- **Aim of the task**: Each entry below is to be written out exactly, and the pictures are to be left out.

START Data for review

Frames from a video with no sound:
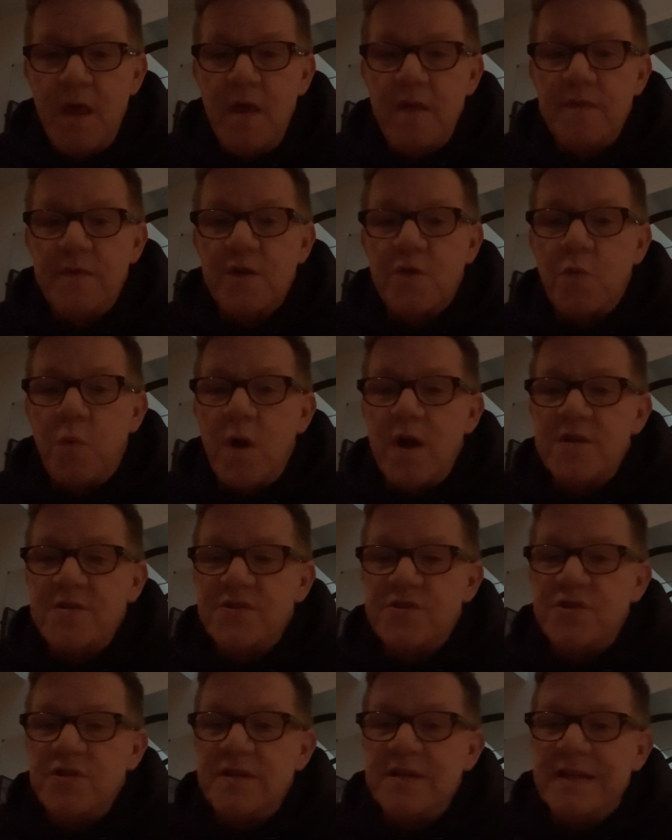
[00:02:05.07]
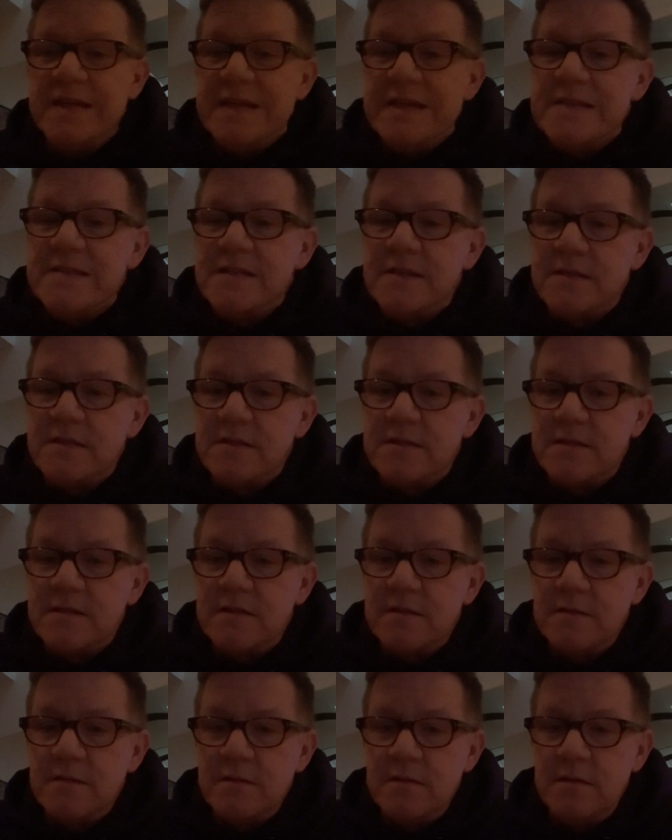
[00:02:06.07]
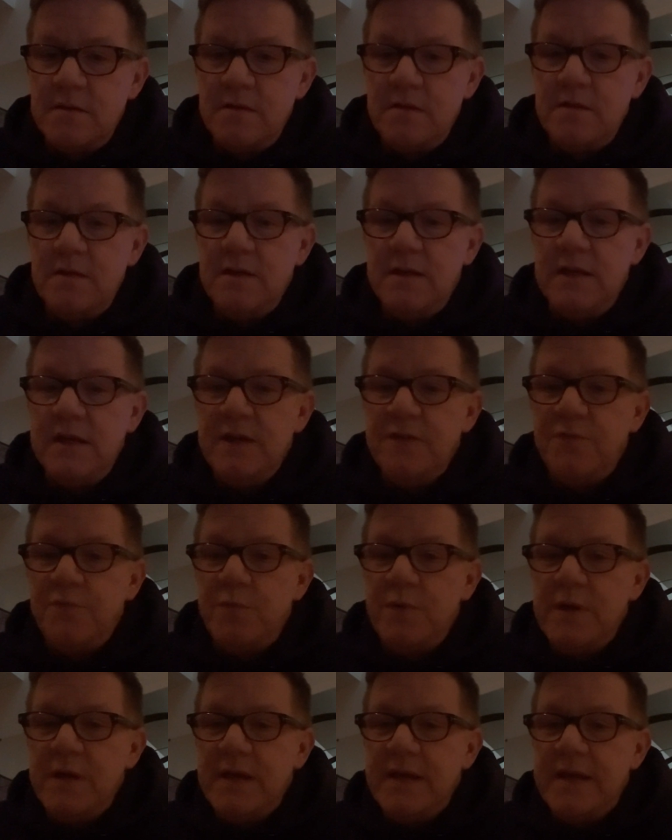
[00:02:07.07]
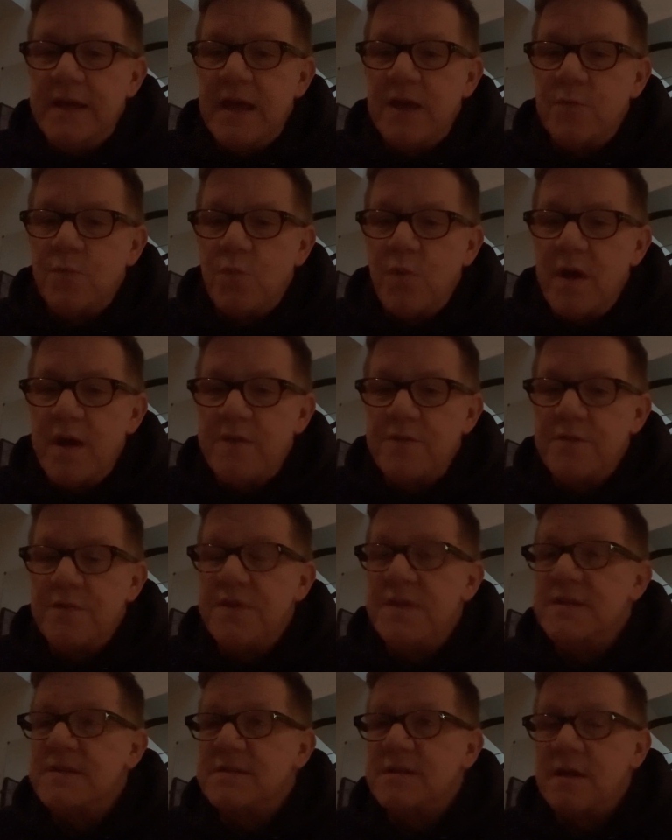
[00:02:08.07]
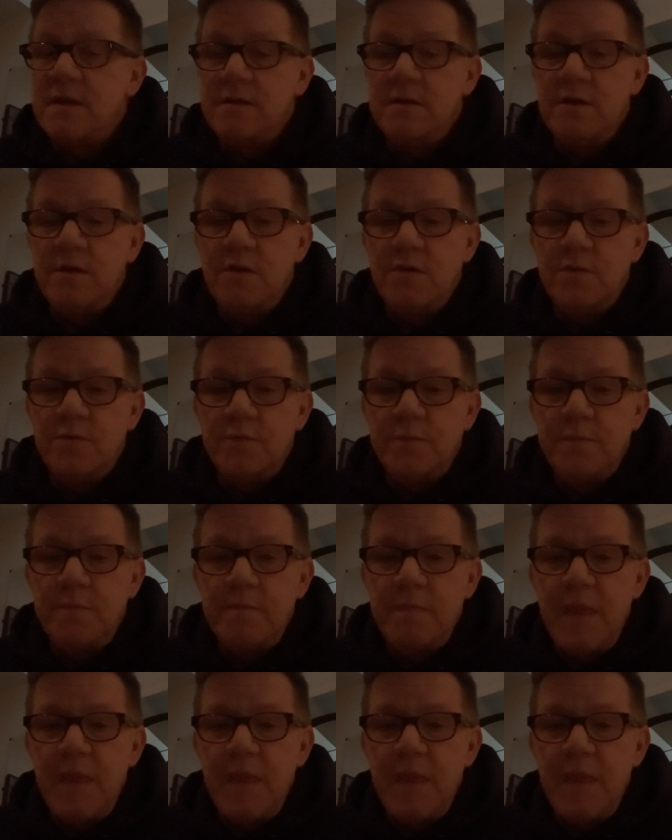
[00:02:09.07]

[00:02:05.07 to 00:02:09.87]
The question isn't if we can weather this unknown,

END Data for review

- **Solution for this task**:
Frames from a video with no sound:
[00:02:05.07]
[00:02:06.07]
[00:02:07.07]
[00:02:08.07]
[00:02:09.07]

[00:02:05.07 to 00:02:09.87]
The question isn't if we can weather this unknown,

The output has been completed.